→ Dataset entries:
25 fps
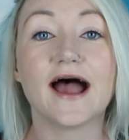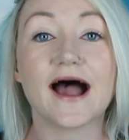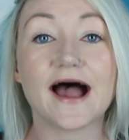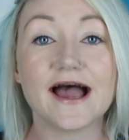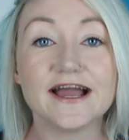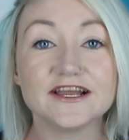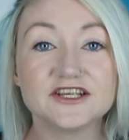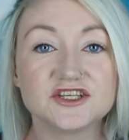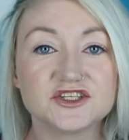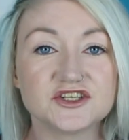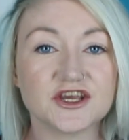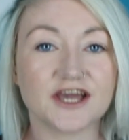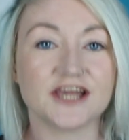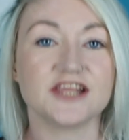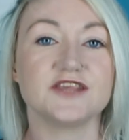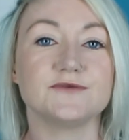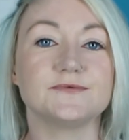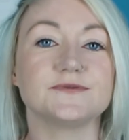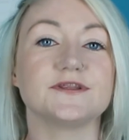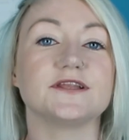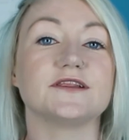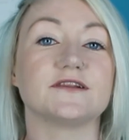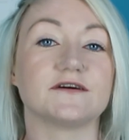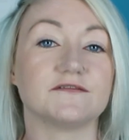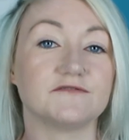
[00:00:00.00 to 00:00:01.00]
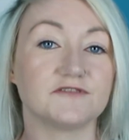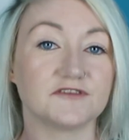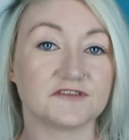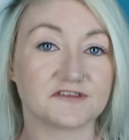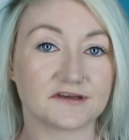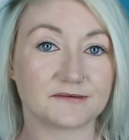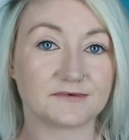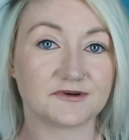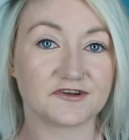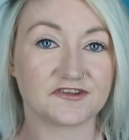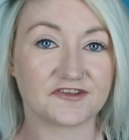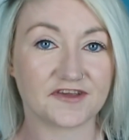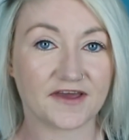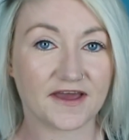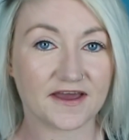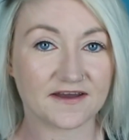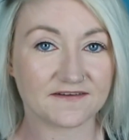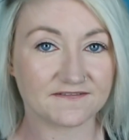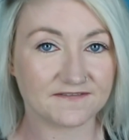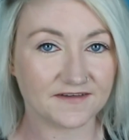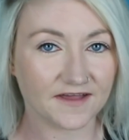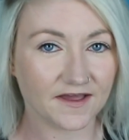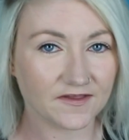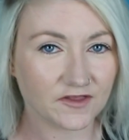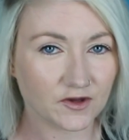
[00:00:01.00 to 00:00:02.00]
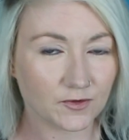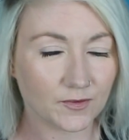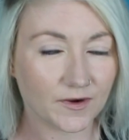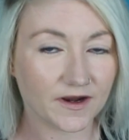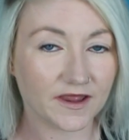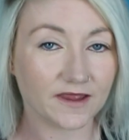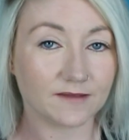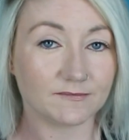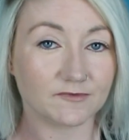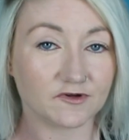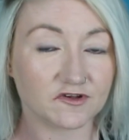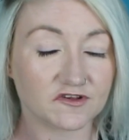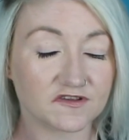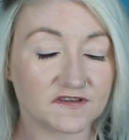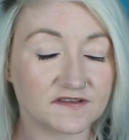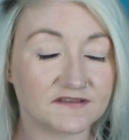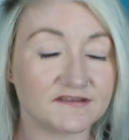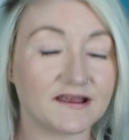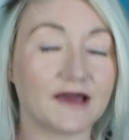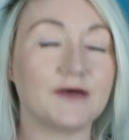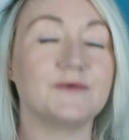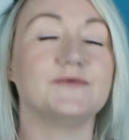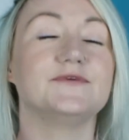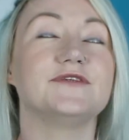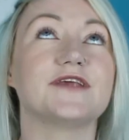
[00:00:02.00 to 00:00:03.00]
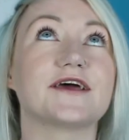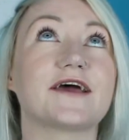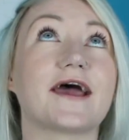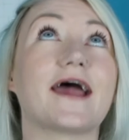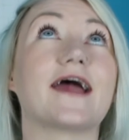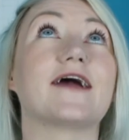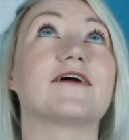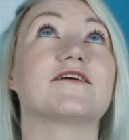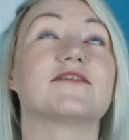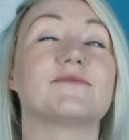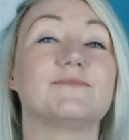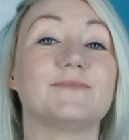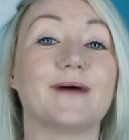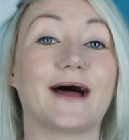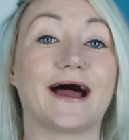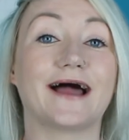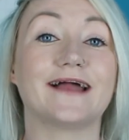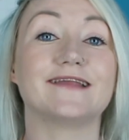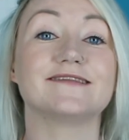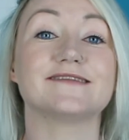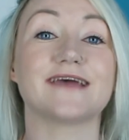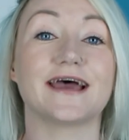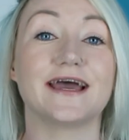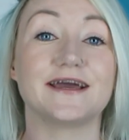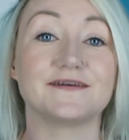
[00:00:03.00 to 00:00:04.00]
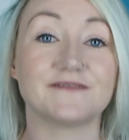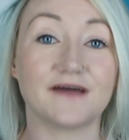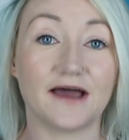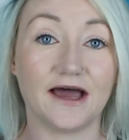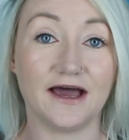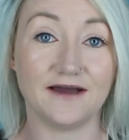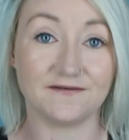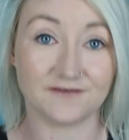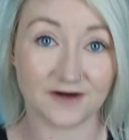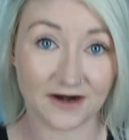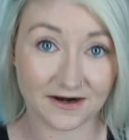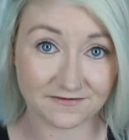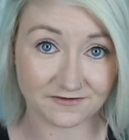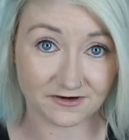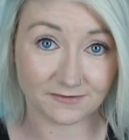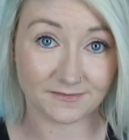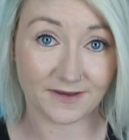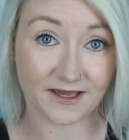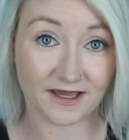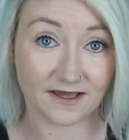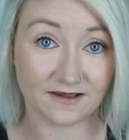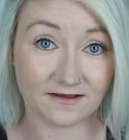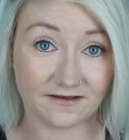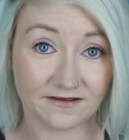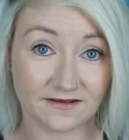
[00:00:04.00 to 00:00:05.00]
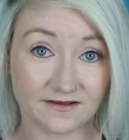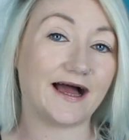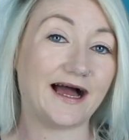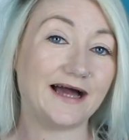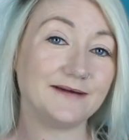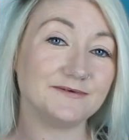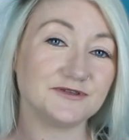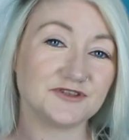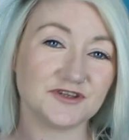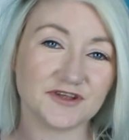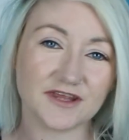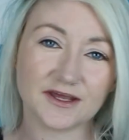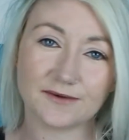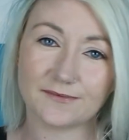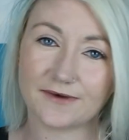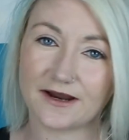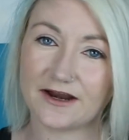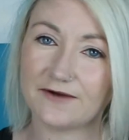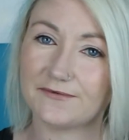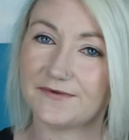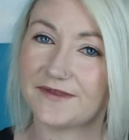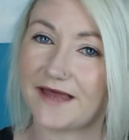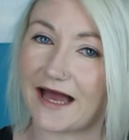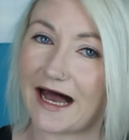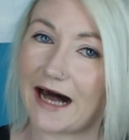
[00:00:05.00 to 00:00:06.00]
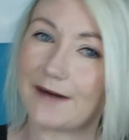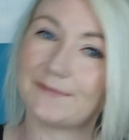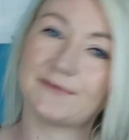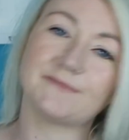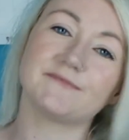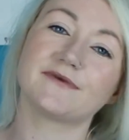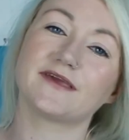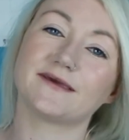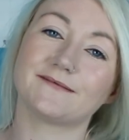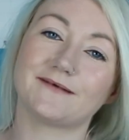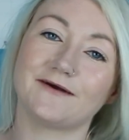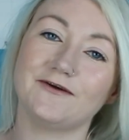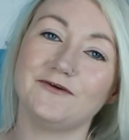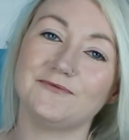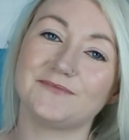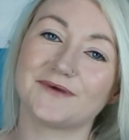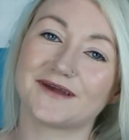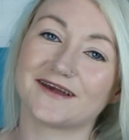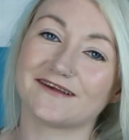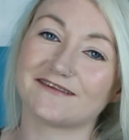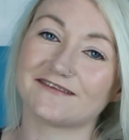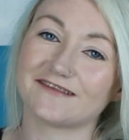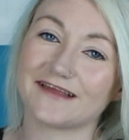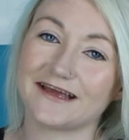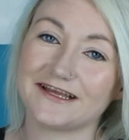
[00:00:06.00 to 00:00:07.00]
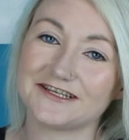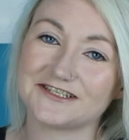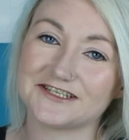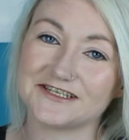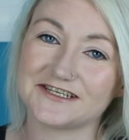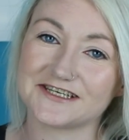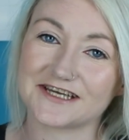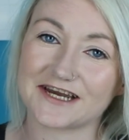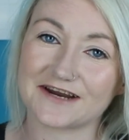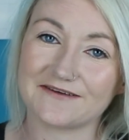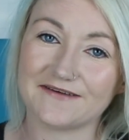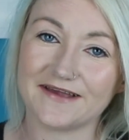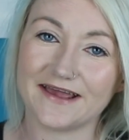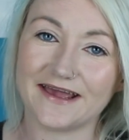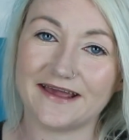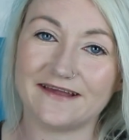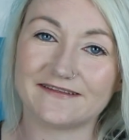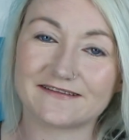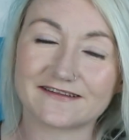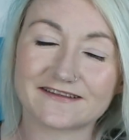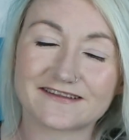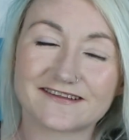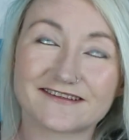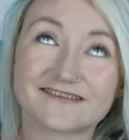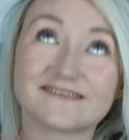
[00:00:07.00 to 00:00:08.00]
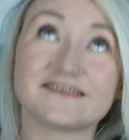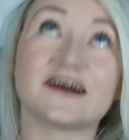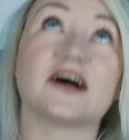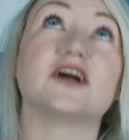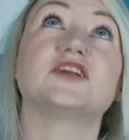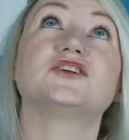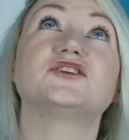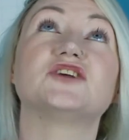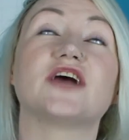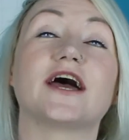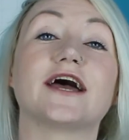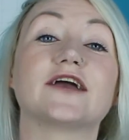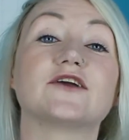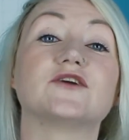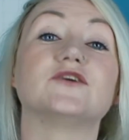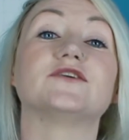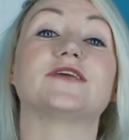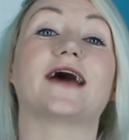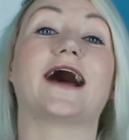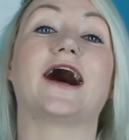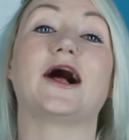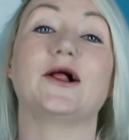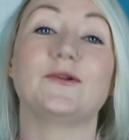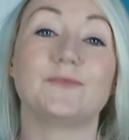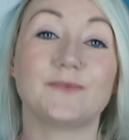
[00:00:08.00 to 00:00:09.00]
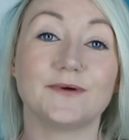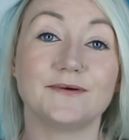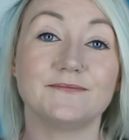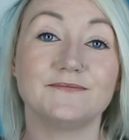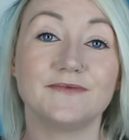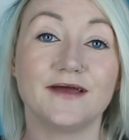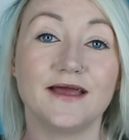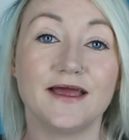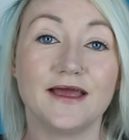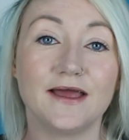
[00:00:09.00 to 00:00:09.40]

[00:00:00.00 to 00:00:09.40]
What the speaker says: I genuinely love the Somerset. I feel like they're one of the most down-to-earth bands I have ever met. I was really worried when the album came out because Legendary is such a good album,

→ Exercise goal:
The expected output is the lines from the line that contains "[00:00:07.00 to 00:00:08.00]" through the last line of the material, reproduced exactly, with both ends present and pictures absent.

→ Reply:
[00:00:07.00 to 00:00:08.00]
[00:00:08.00 to 00:00:09.00]
[00:00:09.00 to 00:00:09.40]

[00:00:00.00 to 00:00:09.40]
What the speaker says: I genuinely love the Somerset. I feel like they're one of the most down-to-earth bands I have ever met. I was really worried when the album came out because Legendary is such a good album,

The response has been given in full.